Mitreden und ernst nehmen kommen aber nicht vom heulen mit der Meute, sondern davon, sich von der Meute abzusetzen. Das simpelste wäre, einfach an den Ermittlungen dranzubleiben. Schon komisch, kaum zeigen sich Risse im Urteil der empörten Kollegen, schweigen alle stille – statt mit Ermittlern und Anwälten Nachrichten zu produzieren. Ein Thema ist das allemal – jeder will jetzt wissen, was sich da eigentlich wirklich zugetragen hat. Ob es tatsächlich fremdenfeindliche rechtsextreme Gewalt war (was bisher ja noch keiner ausschließt) oder ob es anders war (was die Ermittler ebenfalls für möglich halten).

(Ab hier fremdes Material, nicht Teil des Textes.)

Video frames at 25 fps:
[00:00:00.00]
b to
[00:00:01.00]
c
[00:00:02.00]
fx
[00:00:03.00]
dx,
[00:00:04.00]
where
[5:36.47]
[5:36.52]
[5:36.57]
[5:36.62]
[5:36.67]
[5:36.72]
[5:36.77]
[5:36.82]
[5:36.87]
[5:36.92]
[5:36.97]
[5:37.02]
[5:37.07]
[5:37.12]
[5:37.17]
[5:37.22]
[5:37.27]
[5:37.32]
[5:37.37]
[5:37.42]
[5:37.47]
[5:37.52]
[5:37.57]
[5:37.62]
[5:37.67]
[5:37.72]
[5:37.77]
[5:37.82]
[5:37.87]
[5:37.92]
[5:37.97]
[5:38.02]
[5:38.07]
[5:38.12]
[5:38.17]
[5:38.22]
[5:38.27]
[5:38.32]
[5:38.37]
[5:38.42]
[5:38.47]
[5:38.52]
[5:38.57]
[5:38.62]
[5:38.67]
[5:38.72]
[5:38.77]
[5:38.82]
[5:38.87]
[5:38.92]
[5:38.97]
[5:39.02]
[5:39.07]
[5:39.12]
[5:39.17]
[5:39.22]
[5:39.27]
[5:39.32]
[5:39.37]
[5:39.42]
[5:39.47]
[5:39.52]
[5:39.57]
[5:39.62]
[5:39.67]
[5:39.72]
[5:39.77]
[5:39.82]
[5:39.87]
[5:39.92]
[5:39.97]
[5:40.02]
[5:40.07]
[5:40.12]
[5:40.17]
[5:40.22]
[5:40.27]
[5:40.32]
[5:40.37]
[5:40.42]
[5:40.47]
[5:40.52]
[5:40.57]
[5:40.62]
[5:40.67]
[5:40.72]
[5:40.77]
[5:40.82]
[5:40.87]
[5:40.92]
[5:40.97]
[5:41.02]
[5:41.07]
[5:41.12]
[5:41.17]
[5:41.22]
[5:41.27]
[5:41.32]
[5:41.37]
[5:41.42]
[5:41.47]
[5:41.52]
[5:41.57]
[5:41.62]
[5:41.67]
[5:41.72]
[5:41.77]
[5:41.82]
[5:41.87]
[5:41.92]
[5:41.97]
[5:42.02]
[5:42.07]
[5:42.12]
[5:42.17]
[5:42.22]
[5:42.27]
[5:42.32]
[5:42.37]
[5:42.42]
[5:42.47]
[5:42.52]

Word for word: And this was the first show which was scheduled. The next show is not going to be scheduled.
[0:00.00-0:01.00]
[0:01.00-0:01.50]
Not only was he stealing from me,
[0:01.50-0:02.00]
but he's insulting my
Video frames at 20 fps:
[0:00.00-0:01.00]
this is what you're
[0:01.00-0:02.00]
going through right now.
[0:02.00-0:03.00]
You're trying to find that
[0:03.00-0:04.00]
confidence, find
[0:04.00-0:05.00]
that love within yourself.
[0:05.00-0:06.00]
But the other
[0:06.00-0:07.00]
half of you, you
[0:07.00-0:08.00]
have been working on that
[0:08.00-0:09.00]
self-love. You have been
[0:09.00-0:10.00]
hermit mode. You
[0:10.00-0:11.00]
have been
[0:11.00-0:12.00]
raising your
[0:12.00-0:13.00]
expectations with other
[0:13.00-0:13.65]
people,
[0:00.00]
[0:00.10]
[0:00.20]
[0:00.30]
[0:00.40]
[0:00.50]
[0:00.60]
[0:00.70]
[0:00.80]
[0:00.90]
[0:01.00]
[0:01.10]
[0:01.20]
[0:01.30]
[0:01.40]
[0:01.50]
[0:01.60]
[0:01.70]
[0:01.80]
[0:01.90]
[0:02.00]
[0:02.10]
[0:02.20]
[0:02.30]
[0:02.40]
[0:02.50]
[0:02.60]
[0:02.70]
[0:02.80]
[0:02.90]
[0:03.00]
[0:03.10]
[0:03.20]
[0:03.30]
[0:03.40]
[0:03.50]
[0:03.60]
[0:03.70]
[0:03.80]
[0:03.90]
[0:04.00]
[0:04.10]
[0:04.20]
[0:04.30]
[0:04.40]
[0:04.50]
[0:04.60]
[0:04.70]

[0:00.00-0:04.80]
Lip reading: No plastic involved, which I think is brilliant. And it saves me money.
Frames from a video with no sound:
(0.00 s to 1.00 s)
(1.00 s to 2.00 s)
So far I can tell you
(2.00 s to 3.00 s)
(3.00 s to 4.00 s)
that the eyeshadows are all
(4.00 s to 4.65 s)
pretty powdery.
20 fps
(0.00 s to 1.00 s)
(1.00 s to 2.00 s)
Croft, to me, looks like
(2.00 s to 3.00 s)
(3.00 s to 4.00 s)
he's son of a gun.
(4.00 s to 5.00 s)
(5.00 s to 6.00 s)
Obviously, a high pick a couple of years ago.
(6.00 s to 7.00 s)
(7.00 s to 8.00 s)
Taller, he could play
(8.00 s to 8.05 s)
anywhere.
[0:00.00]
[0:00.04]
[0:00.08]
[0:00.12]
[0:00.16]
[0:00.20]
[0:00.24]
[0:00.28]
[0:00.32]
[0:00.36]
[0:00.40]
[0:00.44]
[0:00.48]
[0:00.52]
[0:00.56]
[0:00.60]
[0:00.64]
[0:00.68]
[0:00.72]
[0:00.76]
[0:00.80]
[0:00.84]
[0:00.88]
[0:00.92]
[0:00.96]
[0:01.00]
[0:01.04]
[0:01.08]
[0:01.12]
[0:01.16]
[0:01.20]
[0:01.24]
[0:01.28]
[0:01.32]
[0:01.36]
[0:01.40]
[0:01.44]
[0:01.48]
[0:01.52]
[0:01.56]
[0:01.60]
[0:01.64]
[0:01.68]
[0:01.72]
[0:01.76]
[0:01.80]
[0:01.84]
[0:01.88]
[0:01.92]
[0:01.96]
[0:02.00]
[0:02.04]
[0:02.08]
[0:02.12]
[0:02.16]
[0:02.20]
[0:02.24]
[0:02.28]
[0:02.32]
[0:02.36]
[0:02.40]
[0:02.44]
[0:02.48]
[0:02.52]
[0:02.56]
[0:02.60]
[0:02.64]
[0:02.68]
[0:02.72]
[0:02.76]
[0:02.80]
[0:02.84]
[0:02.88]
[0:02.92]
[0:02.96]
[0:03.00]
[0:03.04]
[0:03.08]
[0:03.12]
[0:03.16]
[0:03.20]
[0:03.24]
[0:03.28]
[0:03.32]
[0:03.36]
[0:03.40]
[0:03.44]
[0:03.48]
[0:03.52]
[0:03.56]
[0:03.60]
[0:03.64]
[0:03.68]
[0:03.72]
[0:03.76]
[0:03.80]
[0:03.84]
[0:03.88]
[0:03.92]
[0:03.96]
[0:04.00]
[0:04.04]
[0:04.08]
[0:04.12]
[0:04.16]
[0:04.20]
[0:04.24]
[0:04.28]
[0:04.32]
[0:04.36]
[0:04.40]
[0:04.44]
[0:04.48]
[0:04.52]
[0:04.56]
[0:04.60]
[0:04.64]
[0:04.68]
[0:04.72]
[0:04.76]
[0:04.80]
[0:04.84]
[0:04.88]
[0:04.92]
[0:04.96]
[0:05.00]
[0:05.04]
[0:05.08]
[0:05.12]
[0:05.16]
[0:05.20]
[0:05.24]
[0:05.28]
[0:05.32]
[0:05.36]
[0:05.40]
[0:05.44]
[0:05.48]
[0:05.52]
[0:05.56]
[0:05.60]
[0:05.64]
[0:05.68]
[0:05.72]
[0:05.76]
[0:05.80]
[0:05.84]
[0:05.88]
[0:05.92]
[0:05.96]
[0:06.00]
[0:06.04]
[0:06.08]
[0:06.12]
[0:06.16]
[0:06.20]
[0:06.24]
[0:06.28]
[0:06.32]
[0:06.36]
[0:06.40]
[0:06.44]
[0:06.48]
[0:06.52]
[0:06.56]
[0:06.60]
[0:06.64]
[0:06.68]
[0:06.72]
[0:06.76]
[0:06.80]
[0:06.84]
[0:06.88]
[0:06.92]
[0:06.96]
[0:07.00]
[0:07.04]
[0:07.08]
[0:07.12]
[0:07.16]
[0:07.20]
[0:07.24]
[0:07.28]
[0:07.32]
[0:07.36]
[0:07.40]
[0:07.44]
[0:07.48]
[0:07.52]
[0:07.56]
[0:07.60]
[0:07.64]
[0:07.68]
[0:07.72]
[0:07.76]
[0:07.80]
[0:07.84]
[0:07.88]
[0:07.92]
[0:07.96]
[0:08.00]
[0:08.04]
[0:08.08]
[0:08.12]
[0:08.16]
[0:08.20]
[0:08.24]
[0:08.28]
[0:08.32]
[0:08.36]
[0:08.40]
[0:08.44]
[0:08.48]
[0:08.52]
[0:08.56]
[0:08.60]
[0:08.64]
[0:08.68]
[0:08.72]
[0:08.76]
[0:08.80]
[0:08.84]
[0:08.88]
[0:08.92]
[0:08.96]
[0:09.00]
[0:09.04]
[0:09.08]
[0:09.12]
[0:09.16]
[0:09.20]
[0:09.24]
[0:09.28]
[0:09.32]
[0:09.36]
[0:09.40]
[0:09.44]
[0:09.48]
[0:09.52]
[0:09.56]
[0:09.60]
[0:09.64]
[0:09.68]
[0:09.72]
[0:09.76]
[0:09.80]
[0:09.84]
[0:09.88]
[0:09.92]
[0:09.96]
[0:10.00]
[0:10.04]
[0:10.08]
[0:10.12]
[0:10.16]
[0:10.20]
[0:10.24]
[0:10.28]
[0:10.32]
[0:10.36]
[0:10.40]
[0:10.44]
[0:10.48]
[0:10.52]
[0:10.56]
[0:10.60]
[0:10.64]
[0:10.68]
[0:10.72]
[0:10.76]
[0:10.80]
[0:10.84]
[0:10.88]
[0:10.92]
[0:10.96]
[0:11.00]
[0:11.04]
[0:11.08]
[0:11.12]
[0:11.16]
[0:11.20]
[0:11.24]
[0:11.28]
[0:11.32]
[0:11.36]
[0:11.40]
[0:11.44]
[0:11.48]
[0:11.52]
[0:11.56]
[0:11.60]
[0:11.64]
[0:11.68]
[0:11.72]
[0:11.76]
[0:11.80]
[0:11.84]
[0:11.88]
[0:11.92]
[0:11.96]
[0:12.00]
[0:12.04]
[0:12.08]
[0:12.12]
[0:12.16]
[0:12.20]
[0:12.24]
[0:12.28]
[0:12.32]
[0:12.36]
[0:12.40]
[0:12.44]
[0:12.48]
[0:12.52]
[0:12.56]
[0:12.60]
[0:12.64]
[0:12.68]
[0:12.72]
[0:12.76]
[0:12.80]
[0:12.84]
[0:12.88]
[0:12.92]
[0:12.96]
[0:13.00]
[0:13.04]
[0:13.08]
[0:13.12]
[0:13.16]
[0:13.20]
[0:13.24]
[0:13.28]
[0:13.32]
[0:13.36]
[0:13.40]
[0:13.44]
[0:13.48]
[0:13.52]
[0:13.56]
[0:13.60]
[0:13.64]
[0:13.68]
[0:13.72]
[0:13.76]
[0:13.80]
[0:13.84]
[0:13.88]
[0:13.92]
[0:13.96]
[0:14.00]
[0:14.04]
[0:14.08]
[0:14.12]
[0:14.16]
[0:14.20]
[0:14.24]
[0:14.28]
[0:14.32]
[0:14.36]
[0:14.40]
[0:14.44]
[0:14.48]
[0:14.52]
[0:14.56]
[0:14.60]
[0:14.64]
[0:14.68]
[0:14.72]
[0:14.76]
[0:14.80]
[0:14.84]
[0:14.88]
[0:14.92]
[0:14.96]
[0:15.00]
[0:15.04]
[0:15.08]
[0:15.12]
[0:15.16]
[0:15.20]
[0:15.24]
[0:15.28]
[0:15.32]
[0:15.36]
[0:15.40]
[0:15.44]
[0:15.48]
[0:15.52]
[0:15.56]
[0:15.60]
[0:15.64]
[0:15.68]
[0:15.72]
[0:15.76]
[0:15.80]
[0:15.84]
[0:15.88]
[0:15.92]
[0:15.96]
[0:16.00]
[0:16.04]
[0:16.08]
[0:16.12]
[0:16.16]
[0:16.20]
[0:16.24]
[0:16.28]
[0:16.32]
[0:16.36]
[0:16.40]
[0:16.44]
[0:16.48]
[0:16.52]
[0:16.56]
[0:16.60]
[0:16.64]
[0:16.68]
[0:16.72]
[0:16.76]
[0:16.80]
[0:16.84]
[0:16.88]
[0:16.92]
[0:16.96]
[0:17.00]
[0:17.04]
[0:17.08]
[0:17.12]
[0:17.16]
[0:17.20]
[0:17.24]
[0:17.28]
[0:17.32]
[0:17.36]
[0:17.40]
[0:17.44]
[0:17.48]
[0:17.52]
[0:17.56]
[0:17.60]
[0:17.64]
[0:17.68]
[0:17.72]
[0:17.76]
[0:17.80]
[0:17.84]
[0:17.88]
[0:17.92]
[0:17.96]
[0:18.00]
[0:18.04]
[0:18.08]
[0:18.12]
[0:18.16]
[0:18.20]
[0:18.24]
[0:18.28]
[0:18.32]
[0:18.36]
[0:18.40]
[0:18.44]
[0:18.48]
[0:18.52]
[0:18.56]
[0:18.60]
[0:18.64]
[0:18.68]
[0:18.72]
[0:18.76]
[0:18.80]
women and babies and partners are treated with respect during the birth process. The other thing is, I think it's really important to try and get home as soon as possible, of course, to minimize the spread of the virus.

Gerade Radioleute sind da allerdings manchmal komisch. Mit den Anwälten von mutmaßlichen Rechtsextremisten reden die nicht gern. Radioleute glauben, sie würden sich mit jedermann verbrüdern, mit dem sie sprechen. Sie glauben, sie müssten ununterbrochen ihre korrekte Gesinnung demonstrieren. Sie vergessen dabei, daß sie kritisch (also spannend) nur dann berichten können, wenn sie sich beim Recherchieren einfach auf das Sammeln von Informationen beschränken. Und beim Berichten darauf, die Informationen zu präsentieren – ohne Empörungstimbre in der Stimme.


Lemmer
Christoph Lemmer arbeitet als freier Journalist in Berlin.